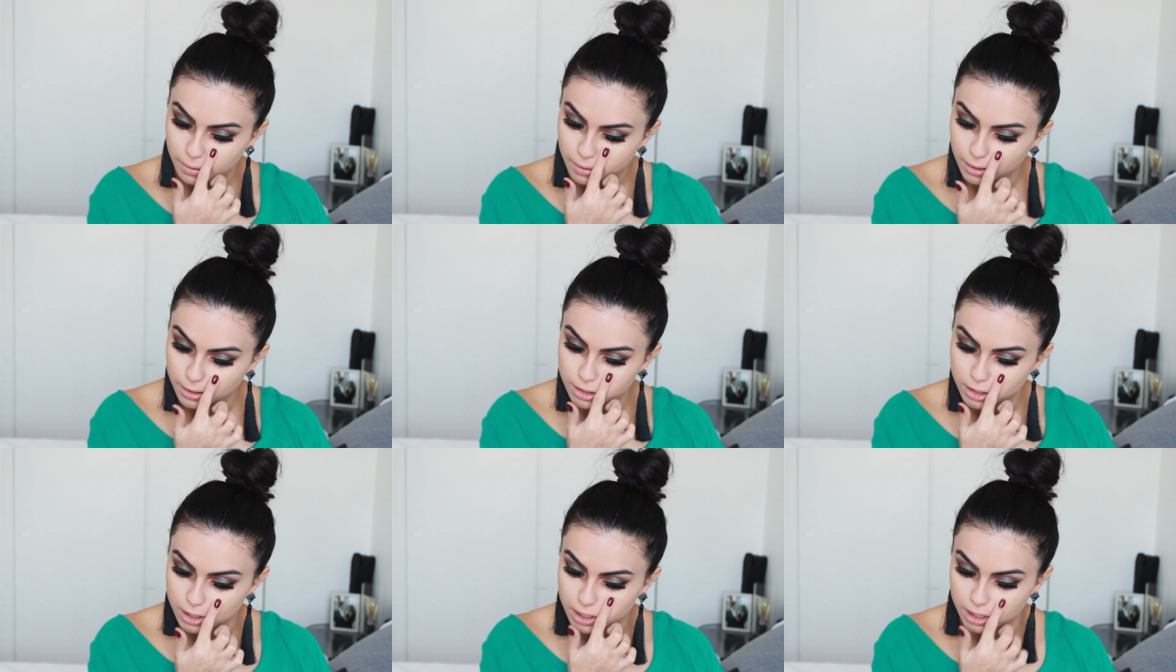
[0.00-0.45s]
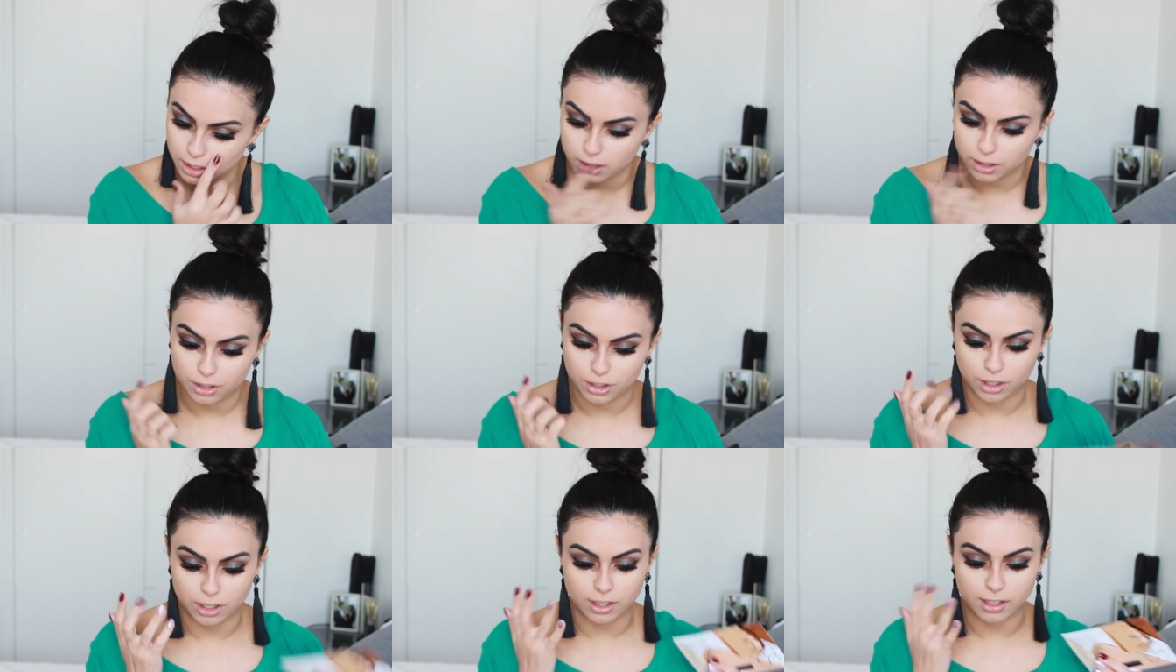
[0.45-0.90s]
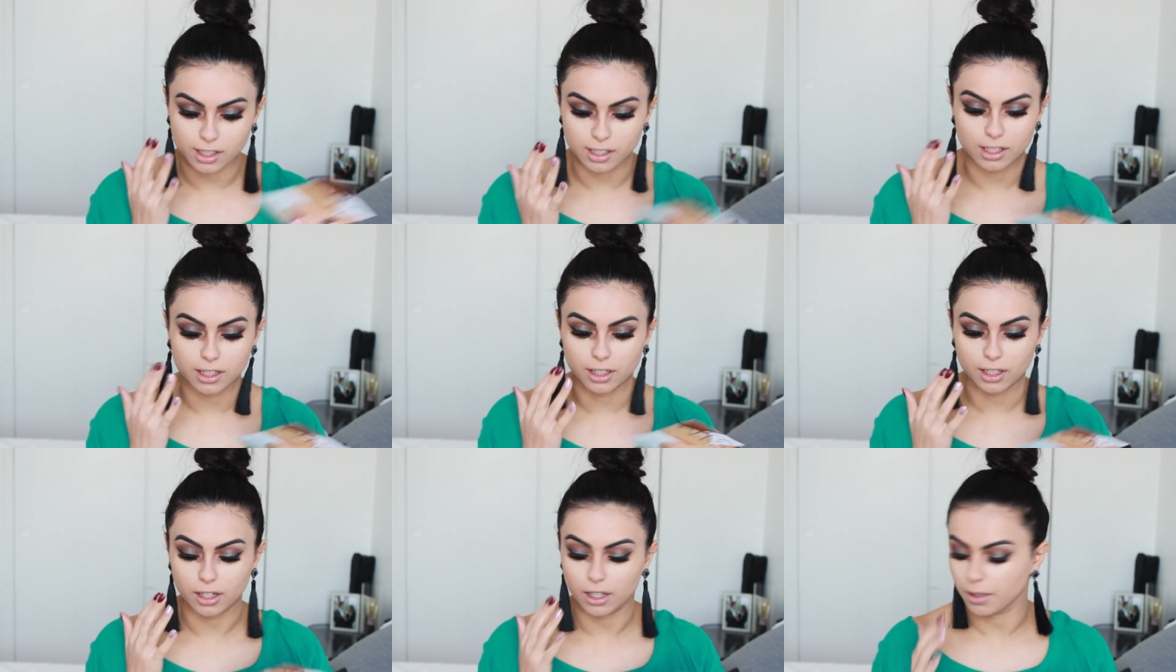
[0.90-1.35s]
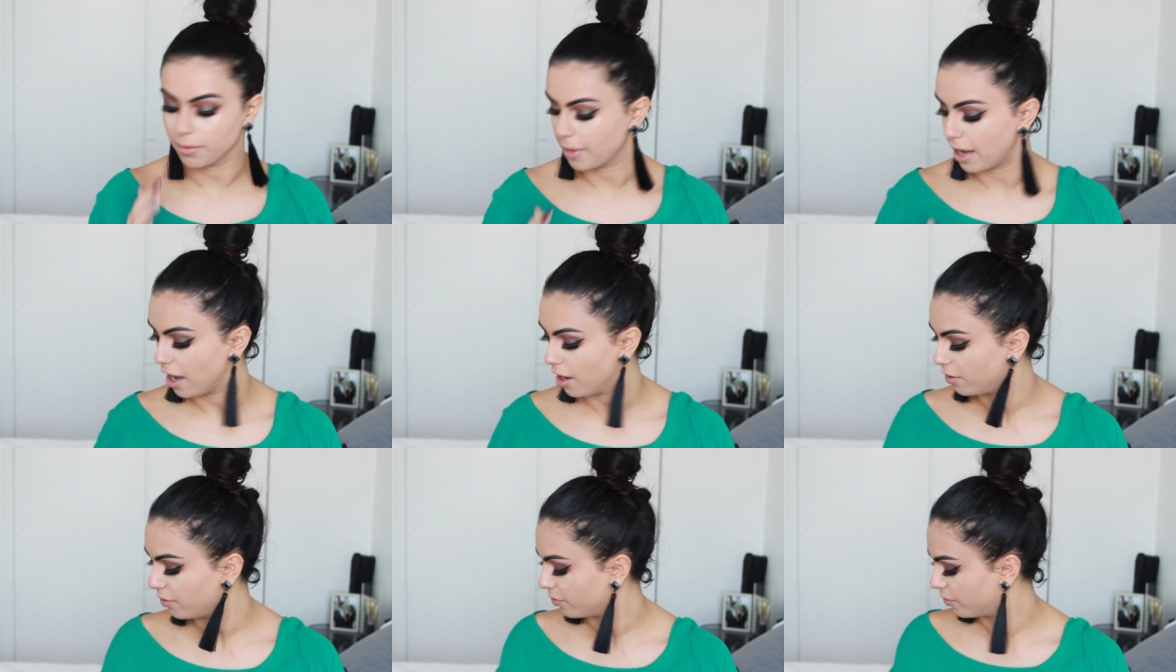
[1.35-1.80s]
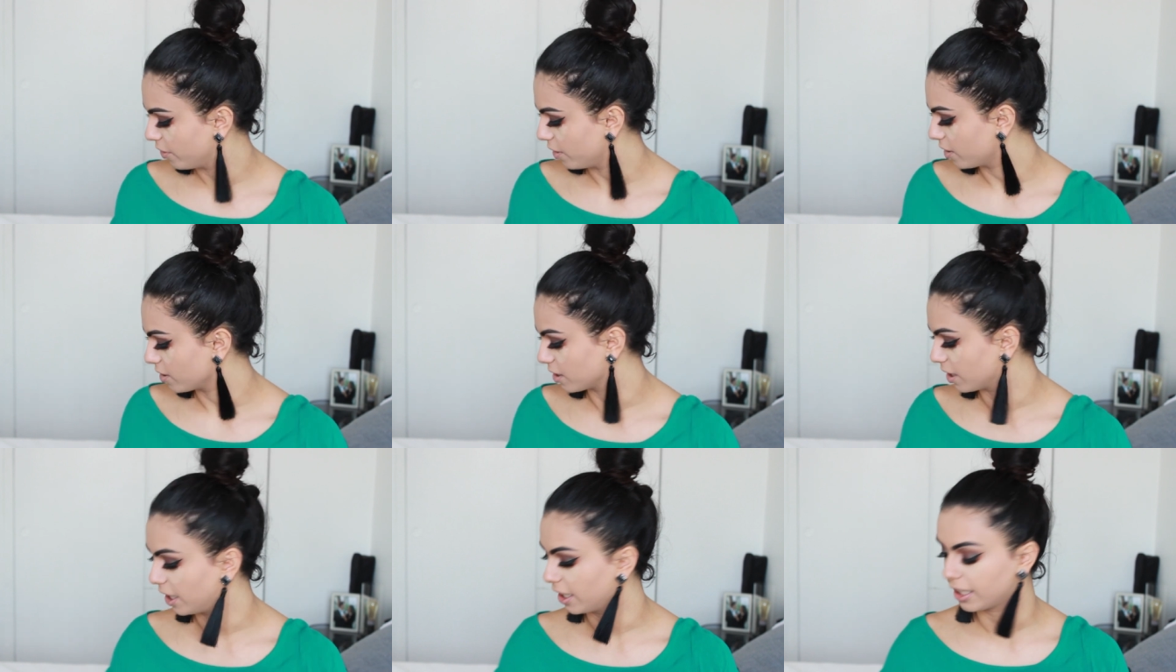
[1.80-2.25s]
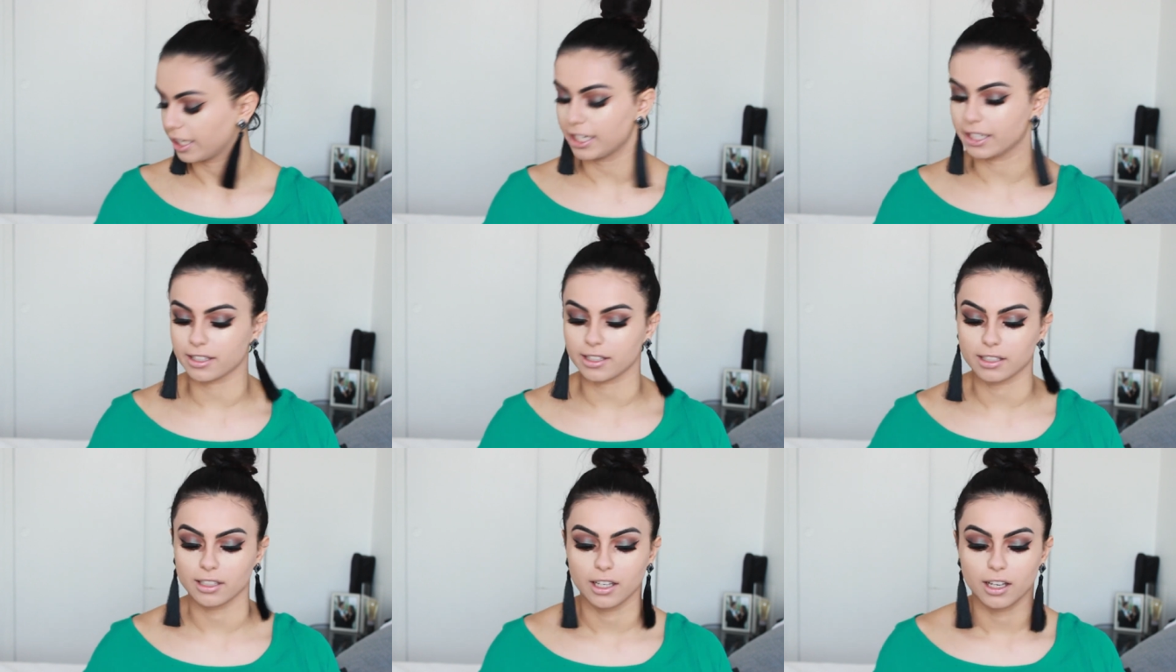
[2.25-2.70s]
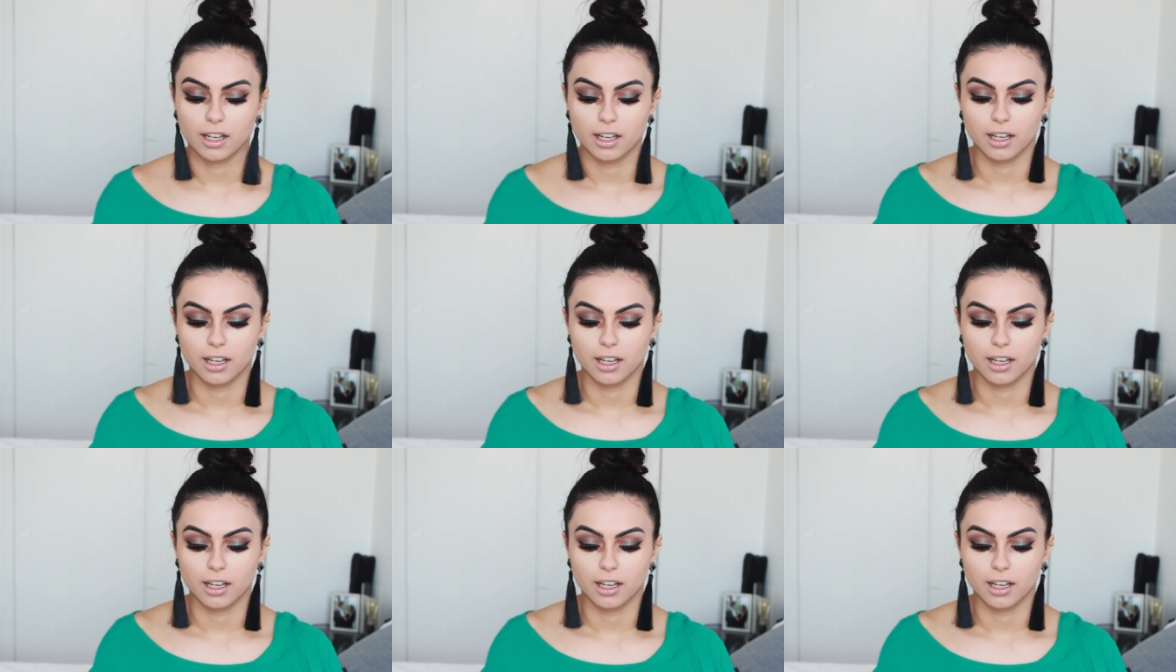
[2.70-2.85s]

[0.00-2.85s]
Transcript: this, just this little amount feels like it's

============

Exercise prompt: Restate the data above word for word. Do not include the images.

Result for this exercise:
[0.00-0.45s]
[0.45-0.90s]
[0.90-1.35s]
[1.35-1.80s]
[1.80-2.25s]
[2.25-2.70s]
[2.70-2.85s]

[0.00-2.85s]
Transcript: this, just this little amount feels like it's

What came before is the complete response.